Es ist vollkommen realitätsfremd und absurd, den Äußerungen  zum Streusalz-gebrauch vor Anwaltskanzleien solche „schwerwiegende Auswirkungen“ zuzuschreiben. 

Später im Text variiert das Gericht überraschenderweise den Streitgegenstand und moniert nun doch wieder – obwohl es bereits weiter oben festgestellt hat, dass ich keine Behauptungen gegenüber den Klägern aufgestellt habe – dass eine „unwahre Tatsachenbehauptung, die Kläger würden Streusalz aufbringen“ vorliege. – Damit widerspricht das Gericht sich diametral selbst.

Besonders abenteuerlich wird es bei der Konstruktion einer Wiederholungsgefahr, die das Gesetz zwingend vorschreibt, um überhaupt ein gerichtliches Verbot bestimmter Verhaltensweisen aussprechen zu dürfen. Da wird ganz pauschal mein Umweltengagement in ein „Gesamtverhalten“ integriert, das für die Kläger potentiell gefährlich werden könnte. Die „Gesamtschau“ meines Verhaltens legt für das Gericht den Schluss nahe, dass ich mich – zum Nachteil der Kläger - wieder kritisch zum Streusalz äußern könnte.  Schließlich hätte ich ja in der Vergangenheit auch Leserbriefe geschrieben.

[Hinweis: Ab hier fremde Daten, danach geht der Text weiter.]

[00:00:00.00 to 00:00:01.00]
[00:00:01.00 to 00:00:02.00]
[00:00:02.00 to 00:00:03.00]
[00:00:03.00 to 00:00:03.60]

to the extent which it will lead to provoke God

Zur Krönung des Ganzen argumentiert das Gericht, dass „es sich nicht ausschließen lässt, dass vor der Kanzlei der Kläger wieder Streusalz verwandt wird“  und schon allein deshalb die Gefahr bestünde, dass ich mich wieder darüber beschweren könnte.

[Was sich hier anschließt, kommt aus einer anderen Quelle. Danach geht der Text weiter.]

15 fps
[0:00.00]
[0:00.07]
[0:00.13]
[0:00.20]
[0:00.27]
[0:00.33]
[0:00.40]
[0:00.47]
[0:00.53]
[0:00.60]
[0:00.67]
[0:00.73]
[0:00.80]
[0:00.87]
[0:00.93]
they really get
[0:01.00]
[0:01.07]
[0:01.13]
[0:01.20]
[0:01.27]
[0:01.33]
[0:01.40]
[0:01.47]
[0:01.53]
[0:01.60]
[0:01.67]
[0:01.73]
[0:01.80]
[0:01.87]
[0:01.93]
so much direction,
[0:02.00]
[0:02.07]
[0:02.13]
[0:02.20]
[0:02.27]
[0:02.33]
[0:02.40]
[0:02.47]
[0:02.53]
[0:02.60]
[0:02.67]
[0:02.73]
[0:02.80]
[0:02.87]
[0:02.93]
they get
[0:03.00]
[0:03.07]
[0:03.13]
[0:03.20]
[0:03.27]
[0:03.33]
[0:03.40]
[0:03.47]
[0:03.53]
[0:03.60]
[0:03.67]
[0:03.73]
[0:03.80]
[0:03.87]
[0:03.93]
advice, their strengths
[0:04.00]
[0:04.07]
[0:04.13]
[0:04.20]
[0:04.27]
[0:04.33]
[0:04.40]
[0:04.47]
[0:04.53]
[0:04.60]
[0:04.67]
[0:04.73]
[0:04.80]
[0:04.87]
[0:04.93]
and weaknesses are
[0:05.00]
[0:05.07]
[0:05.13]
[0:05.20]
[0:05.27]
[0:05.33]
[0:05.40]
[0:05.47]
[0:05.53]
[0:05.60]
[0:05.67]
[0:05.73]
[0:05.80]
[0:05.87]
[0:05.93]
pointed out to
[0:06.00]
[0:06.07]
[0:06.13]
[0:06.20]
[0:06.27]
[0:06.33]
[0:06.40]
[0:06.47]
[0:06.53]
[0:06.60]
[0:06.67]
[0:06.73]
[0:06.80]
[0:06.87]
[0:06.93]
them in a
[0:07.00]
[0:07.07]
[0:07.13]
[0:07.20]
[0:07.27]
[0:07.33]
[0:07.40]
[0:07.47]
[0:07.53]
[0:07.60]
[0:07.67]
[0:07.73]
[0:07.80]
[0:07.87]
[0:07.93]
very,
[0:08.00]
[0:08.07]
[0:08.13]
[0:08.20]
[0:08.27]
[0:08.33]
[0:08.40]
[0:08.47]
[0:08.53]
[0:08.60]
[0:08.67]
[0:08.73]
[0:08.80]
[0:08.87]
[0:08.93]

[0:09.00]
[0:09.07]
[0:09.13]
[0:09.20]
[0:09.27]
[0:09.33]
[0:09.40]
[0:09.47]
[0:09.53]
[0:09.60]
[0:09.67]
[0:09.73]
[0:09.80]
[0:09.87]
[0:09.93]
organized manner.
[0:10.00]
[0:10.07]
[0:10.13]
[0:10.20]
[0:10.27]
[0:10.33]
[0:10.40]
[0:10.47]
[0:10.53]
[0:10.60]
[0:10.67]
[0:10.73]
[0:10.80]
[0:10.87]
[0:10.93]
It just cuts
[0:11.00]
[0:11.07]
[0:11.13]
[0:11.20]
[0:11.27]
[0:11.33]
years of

Dass am Ende noch völlig realitätsfern behauptet wird, der „Leserbrief“ sei „nicht situationsgebunden“ gewesen (jeder, der die Veröffentlichung gelesen hat weiß, dass das Gegenteil der Fall ist), unterstreicht den unbedingten Willen, ein verbotswürdiges Verhalten zu konstruieren.

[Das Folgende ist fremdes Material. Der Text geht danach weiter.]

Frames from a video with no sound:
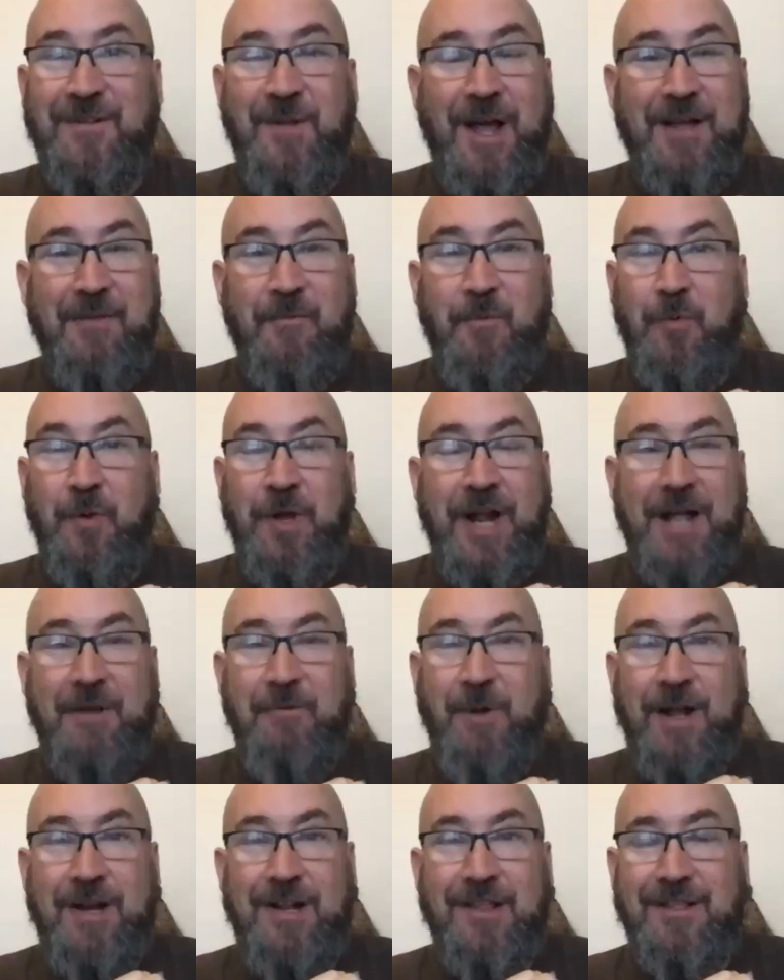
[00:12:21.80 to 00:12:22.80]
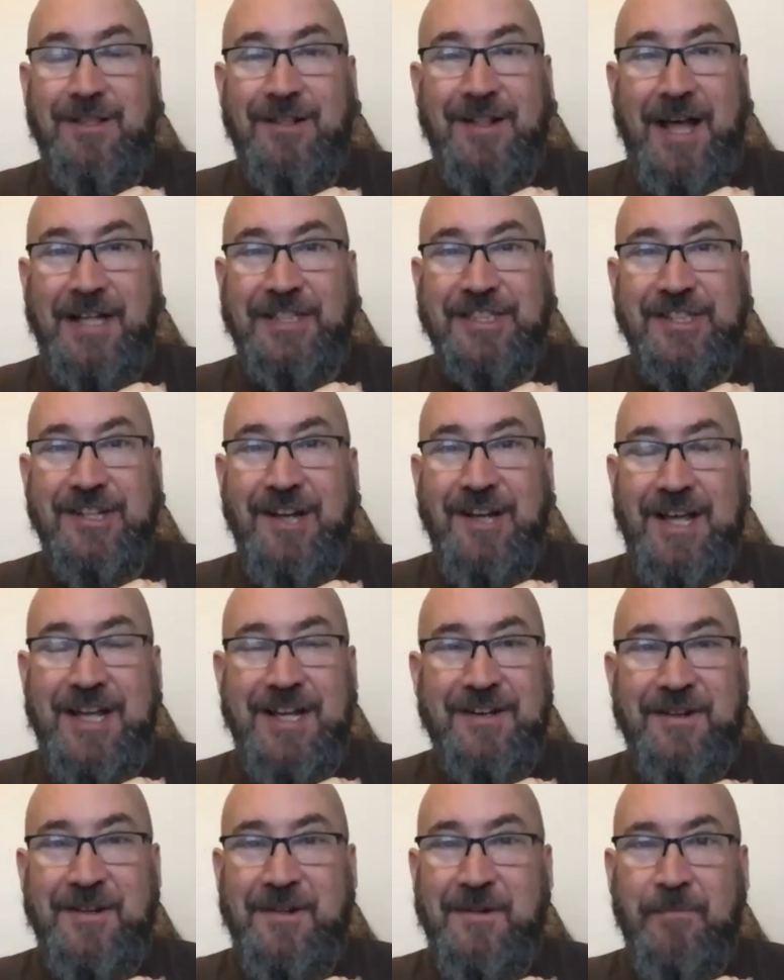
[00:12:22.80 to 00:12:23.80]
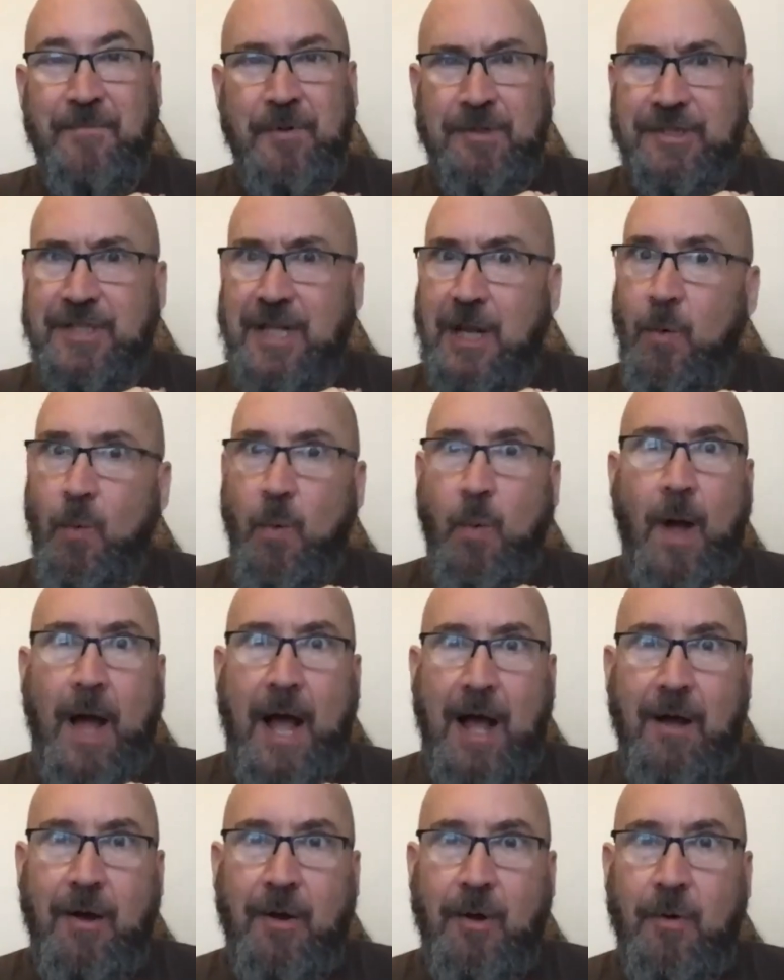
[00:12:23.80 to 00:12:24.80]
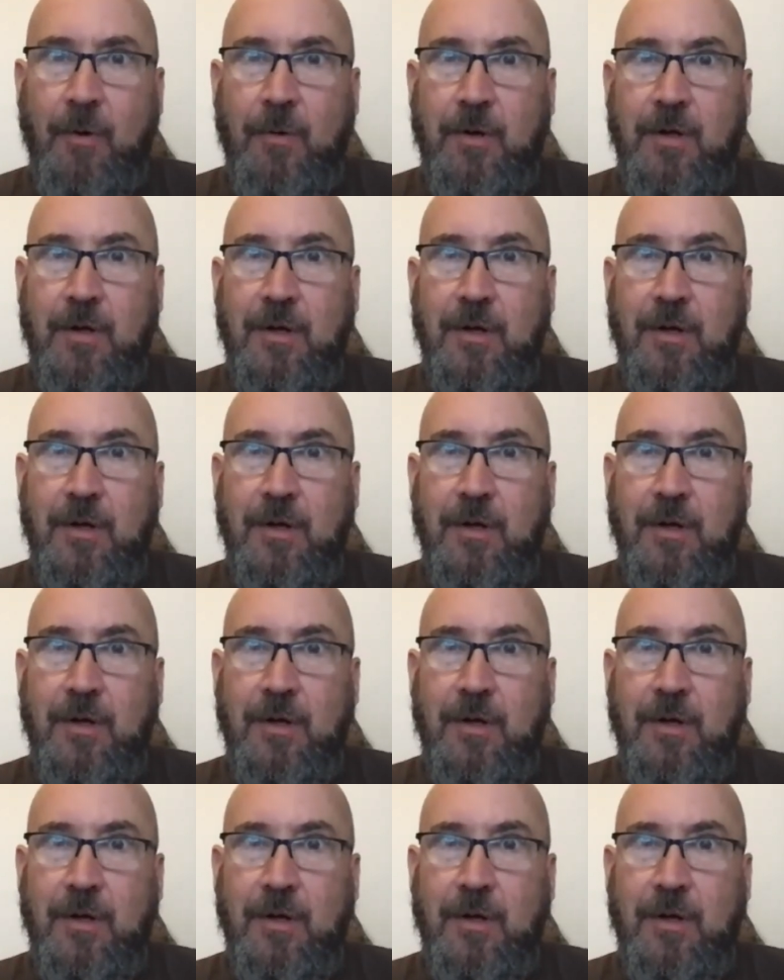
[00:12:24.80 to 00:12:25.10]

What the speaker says: when I read it last night, it was like, wow,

Wie kann sich ein Landgericht ein Urteil erlauben, das so eklatant gegen allgemein anerkannte Rechtsgrundsätze verstößt?

Die Antwort ist einfach: der Streitwert des Prozesses wurde auf 3000 Euro festgelegt. Somit ist das Zivilverfahren mit der zweitinstanzlichen Entscheidung am Landgericht beendet. Eine Revision ist nicht möglich, weder das Oberlandesgericht, noch der Bundesgerichtshof würden sich mit der Angelegenheit befassen.

Bei einem Streitwert von „nur“ 3000 Euro kann sich ein Richter am Landgericht darauf ausruhen, dass – so drückte es mein Anwalt aus – „über ihm nur der blaue Himmel“ ist.

Wird nun der Möllner Leserbriefprozess in der Bedeutungslosigkeit verschwinden?

Nein – das wird er nicht. Meinungs- und Pressefreiheit, Selbstbestimmung, freie Entfaltung der Persönlichkeit und Schutz vor Diskriminierung sind unschätzbar wichtige Errungenschaften der Demokratie, die nicht einfach einer gedankenlosen Interessenjustiz geopfert werden dürfen.

Ich werde weiter um Gerechtigkeit kämpfen. Auf publizistischem Wege und – wenn möglich – auch weiterhin gerichtlich. Ich lasse mich nicht ungerechtfertigt  in eine Täterrolle zwingen, nur weil ich aus Sorge um unsere unmittelbare Umwelt eine Zeitungsredaktion durch ein Whistleblowing wachrütteln wollte.

Nach wie vor ziehe ich einen Schadenersatzprozess gegen die Zeitung in Erwägung. Dieser kann aber nur durchgeführt werden, wenn die entsprechenden finanziellen Mittel in Form von Spenden zusammenkommen und sich erfahrene Presse-Anwälte zur Übernhame des Mandats bereit erklären.

Die Hoffnung stirbt zuletzt! Es geht um nichts weniger als essentielle Grundwerte unserer Demokratie: Meinungs- und Pressefreiheit, Zivilcourage, selbstloses bürgerliches Engagement, Umweltschutz und langfristigen Erhalt unserer Lebensgrundlagen!